(Input for this task begins)
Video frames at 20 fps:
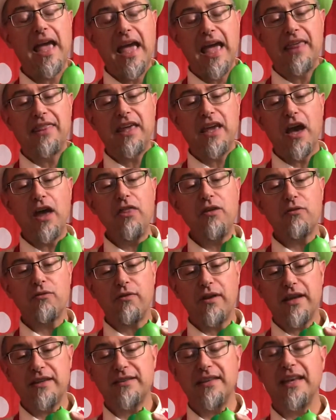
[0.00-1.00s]
And the other
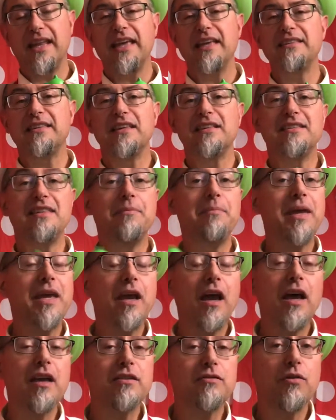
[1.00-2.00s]
reason is
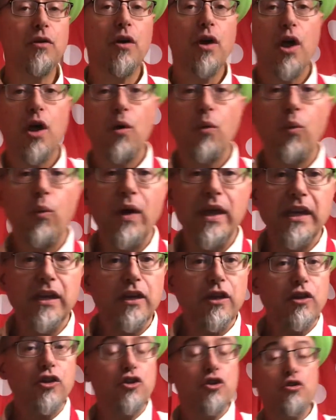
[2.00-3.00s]
because when
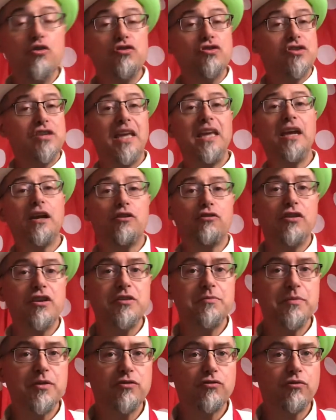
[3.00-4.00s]
you see a
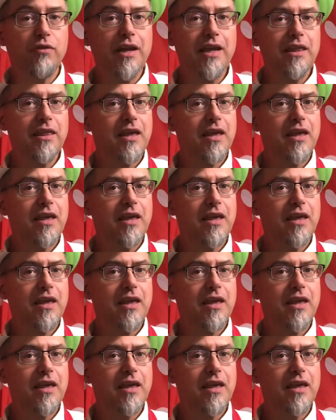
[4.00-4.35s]
Christmas wreath,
(Input for this task ends)
→ **To do**: Would you print all of the material exactly as written, minus the pictures?

→ **Written answer**:
Video frames at 20 fps:
[0.00-1.00s]
And the other
[1.00-2.00s]
reason is
[2.00-3.00s]
because when
[3.00-4.00s]
you see a
[4.00-4.35s]
Christmas wreath,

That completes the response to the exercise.